▶ [DIRECTIONS] All entries are to be quoted exactly; the images stay out of the copy.

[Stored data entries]
┌──
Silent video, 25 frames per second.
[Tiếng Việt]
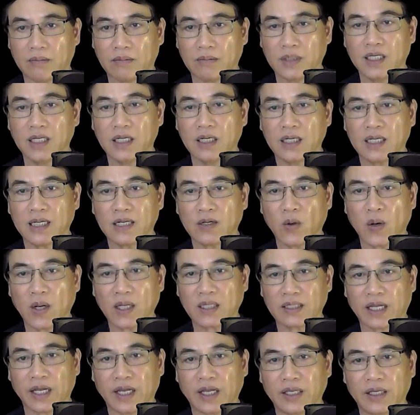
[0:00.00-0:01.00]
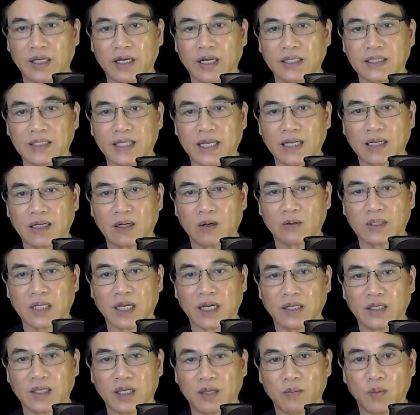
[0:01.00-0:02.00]
đưa cái quan tài với cái xác cậu
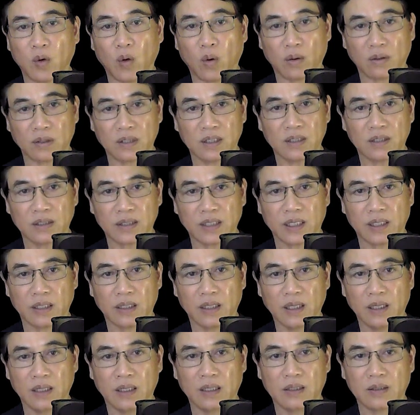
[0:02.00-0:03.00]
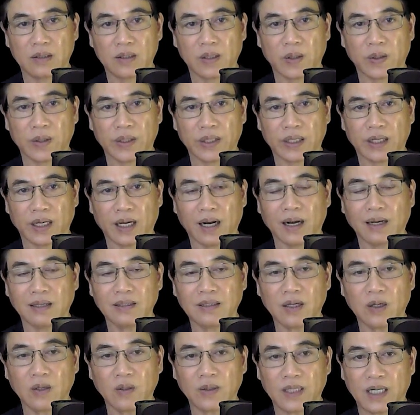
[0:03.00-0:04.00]
ta về buồn trước đi, rồi ở
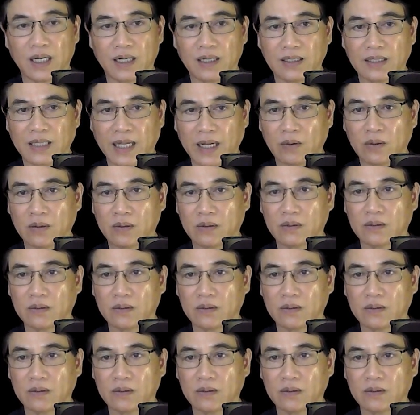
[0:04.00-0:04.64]
đó đợi tao.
└──
▶ [REPLY TO THE EXERCISE]
Silent video, 25 frames per second.
[Tiếng Việt]
[0:00.00-0:01.00]
[0:01.00-0:02.00]
đưa cái quan tài với cái xác cậu
[0:02.00-0:03.00]
[0:03.00-0:04.00]
ta về buồn trước đi, rồi ở
[0:04.00-0:04.64]
đó đợi tao.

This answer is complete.